The dueling opinions set the stage for the supreme court to possibly intervene.

“On one hand, you have a ruling that says to defer to the expertise of the FDA and keep the status quo while another says to second-guess the FDA with junk science,” says David S Cohen, law professor at Drexel University, who focuses on reproductive rights.

“When you have different rulings from different federal courts it is more likely for the US supreme court to get involved.”

The New Orleans-based appellate court is one of the most conservative in the US. Republican appointees comprise three-quarters of its bench, with six judges nominated by former president Donald Trump. The court has routinely ruled against the Biden administration and on behalf of Texas’s abortion laws.

If the appeals court declines to put a hold on Kacsmaryk’s ruling, then the Biden administration would probably appeal to the supreme court.

“It’s possible that the mifepristone issue makes its way to the [supreme] court this week, either because the fifth circuit refuses to even temporarily pause Kacsmaryk’s ruling, or because it takes too long to do anything,” writes Steve Vladeck, a constitutional law professor at The University of Texas.

In his ruling, Kacsmaryk echoed the arguments of the anti-abortion groups that brought the case, writing that the FDA disregarded science that the drug causes harm, despite repeated studies finding it extremely safe. Legal experts say that the decision – the first time the judiciary has intervened to overturn FDA approval of a drug – could create a precedent that throws the entire drug approvals system into disarray.

More than 250 pharmaceutical and biomedical companies strongly denounced Kacsmaryk’s ruling in an open letter and warned that it could upend the FDA approval process as well as the entire US healthcare system.

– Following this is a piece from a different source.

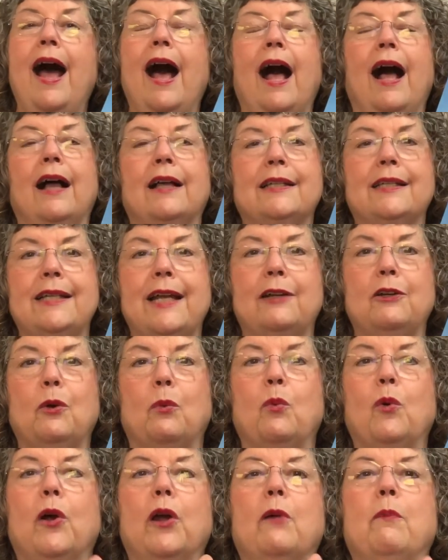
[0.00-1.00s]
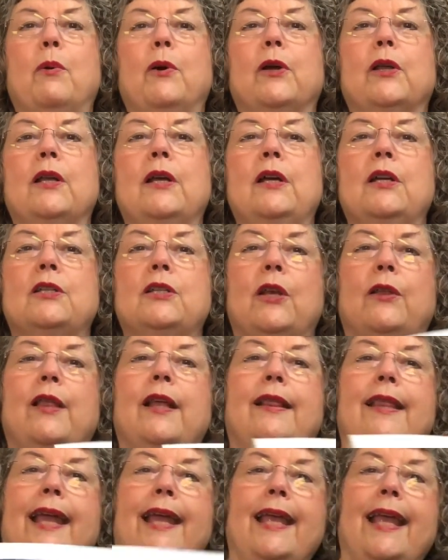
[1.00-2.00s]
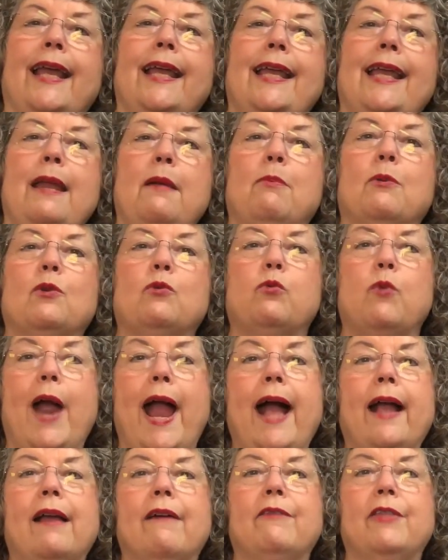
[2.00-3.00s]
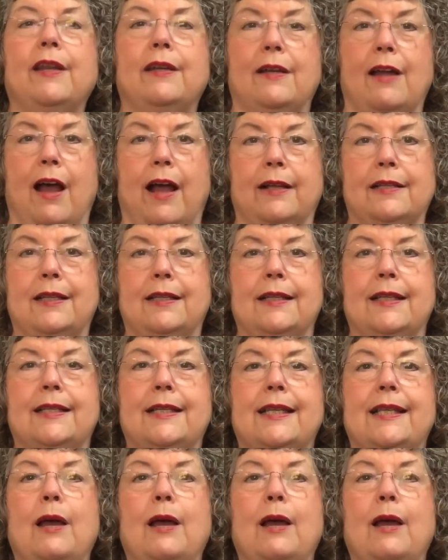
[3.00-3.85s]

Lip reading: I'll send a workbook so that they can keep track of the toxins,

“Judicial activism will not stop here,” they cautioned. “If courts can overturn drug approvals without regard for science and evidence, or for the complexity required to fully vet the safety and efficacy of new drugs, any medicine is at risk for the same outcome as mifepristone.”

Dozens of those companies filed an amicus brief in the case on Tuesday night asking the appeals court to block the ruling. Another brief filed by 240 Democratic members of Congress also asked the court to intervene, while 69 Republican members signed a brief asking the court to uphold the ruling.

Mifepristone is used for abortion, miscarriage management and other medical care. If access to the drug is upended, abortion providers have said they will continue to prescribe the second of the two-drug protocol for abortions. However, that drug, misoprostol, has been found to be somewhat less effective and associated with more painful side-effects than the combination of pills.

With the mifepristone in doubt, the Biden administration asked Rice, the district judge in Washington, for clarification on how to proceed if the Texas ruling goes into effect, given that his decision orders the government to take no action that would hinder its availability.

Legal experts have argued that the FDA does not need to enforce Kacsmaryk’s ruling, even if it goes into effect.

The ruling does not formally compel the FDA to seize the pills and take them off the market, Cohen says, and leaves the door open for the Biden administration to apply what is called “enforcement discretion”, which would entail issuing guidance protecting the distribution of mifepristone. In the past, the FDA has granted drug manufacturers this type of safe harbor even in the absence of agency authorization, including for infant formula.

“The ruling does not force the FDA to do anything,” says Cohen. “It’s up to the FDA to determine what to do next. They can use enforcement discretion to protect access to mifepristone. We shouldn’t read into Kacsmaryk’s ruling as having more power than it does – it is limited – and there’s a huge amount of authority the FDA can retain.”